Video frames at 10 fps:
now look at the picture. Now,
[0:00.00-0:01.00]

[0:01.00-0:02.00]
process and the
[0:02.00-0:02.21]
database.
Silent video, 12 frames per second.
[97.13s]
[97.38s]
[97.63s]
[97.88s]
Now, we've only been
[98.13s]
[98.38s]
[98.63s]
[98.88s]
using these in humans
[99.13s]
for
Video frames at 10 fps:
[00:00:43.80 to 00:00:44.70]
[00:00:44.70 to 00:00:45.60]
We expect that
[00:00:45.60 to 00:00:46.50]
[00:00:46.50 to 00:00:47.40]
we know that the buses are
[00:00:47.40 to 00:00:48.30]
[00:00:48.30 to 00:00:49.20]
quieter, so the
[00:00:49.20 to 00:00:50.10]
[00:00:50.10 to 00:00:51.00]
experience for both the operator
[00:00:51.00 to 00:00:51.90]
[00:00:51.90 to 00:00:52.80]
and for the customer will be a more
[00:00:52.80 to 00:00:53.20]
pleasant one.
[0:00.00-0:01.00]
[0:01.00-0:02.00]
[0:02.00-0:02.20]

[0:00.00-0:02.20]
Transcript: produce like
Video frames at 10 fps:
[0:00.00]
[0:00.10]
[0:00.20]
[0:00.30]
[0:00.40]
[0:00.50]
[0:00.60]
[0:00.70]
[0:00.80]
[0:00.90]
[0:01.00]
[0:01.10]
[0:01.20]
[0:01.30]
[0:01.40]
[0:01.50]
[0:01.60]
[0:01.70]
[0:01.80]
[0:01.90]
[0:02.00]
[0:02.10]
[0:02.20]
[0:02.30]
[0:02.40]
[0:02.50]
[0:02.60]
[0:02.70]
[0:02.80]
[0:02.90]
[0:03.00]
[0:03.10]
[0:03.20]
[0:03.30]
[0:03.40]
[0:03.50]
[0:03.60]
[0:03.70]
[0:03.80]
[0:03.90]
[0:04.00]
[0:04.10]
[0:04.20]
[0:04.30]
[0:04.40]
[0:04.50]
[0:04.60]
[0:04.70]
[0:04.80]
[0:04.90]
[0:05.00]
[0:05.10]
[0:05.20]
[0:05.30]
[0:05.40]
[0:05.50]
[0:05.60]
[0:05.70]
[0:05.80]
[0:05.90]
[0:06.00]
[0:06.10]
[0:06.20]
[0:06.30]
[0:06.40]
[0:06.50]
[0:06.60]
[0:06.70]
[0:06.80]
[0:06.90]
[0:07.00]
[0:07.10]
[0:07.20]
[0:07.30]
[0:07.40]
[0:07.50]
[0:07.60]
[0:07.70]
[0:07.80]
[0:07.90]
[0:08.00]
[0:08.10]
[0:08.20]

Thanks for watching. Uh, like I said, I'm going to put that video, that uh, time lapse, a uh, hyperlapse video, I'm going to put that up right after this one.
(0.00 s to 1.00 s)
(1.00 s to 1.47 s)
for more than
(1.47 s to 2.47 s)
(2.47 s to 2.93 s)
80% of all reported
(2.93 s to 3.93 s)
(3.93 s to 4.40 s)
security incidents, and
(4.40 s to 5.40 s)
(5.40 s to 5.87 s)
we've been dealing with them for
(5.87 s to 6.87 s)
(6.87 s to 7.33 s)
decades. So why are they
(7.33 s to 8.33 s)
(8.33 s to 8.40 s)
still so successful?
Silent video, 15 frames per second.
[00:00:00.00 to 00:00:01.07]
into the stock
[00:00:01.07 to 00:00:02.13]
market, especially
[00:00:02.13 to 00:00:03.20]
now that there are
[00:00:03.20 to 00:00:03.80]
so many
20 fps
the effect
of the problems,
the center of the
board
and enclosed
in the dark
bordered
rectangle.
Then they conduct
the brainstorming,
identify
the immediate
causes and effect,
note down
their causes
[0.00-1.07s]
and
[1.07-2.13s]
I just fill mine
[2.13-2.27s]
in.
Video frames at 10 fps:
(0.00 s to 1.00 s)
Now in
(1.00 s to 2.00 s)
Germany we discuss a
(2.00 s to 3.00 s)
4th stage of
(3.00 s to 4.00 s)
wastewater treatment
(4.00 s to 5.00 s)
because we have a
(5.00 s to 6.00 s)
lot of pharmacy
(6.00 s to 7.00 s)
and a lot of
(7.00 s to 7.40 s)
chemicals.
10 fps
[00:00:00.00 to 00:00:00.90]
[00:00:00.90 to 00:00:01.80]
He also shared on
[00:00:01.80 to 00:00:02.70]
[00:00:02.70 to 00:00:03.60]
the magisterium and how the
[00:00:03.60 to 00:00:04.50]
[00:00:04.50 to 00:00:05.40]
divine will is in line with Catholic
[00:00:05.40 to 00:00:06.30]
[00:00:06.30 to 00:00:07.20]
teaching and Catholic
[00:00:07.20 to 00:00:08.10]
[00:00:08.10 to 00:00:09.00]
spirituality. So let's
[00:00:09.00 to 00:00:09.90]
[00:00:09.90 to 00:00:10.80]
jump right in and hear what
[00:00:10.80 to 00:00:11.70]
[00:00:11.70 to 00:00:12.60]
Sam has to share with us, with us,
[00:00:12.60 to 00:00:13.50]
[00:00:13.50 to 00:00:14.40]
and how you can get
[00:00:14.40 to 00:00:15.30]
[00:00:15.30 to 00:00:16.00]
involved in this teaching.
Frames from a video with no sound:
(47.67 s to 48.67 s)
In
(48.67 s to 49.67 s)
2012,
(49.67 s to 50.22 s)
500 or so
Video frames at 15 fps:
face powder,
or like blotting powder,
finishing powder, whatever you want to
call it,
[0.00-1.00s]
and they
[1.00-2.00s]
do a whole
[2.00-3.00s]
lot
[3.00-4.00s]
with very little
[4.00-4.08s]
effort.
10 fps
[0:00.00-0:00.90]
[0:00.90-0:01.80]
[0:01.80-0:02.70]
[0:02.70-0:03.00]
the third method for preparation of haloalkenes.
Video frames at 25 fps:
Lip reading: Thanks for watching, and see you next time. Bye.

+ + + + + + +

◆ Your objective ◆
In the entries above, find the line with "[00:00:14.40 to 00:00:15.30]", then retype it and every line after it exactly.

◆ Solution for this problem ◆
[00:00:14.40 to 00:00:15.30]
[00:00:15.30 to 00:00:16.00]
involved in this teaching.
Frames from a video with no sound:
(47.67 s to 48.67 s)
In
(48.67 s to 49.67 s)
2012,
(49.67 s to 50.22 s)
500 or so
Video frames at 15 fps:
face powder,
or like blotting powder,
finishing powder, whatever you want to
call it,
[0.00-1.00s]
and they
[1.00-2.00s]
do a whole
[2.00-3.00s]
lot
[3.00-4.00s]
with very little
[4.00-4.08s]
effort.
10 fps
[0:00.00-0:00.90]
[0:00.90-0:01.80]
[0:01.80-0:02.70]
[0:02.70-0:03.00]
the third method for preparation of haloalkenes.
Video frames at 25 fps:
Lip reading: Thanks for watching, and see you next time. Bye.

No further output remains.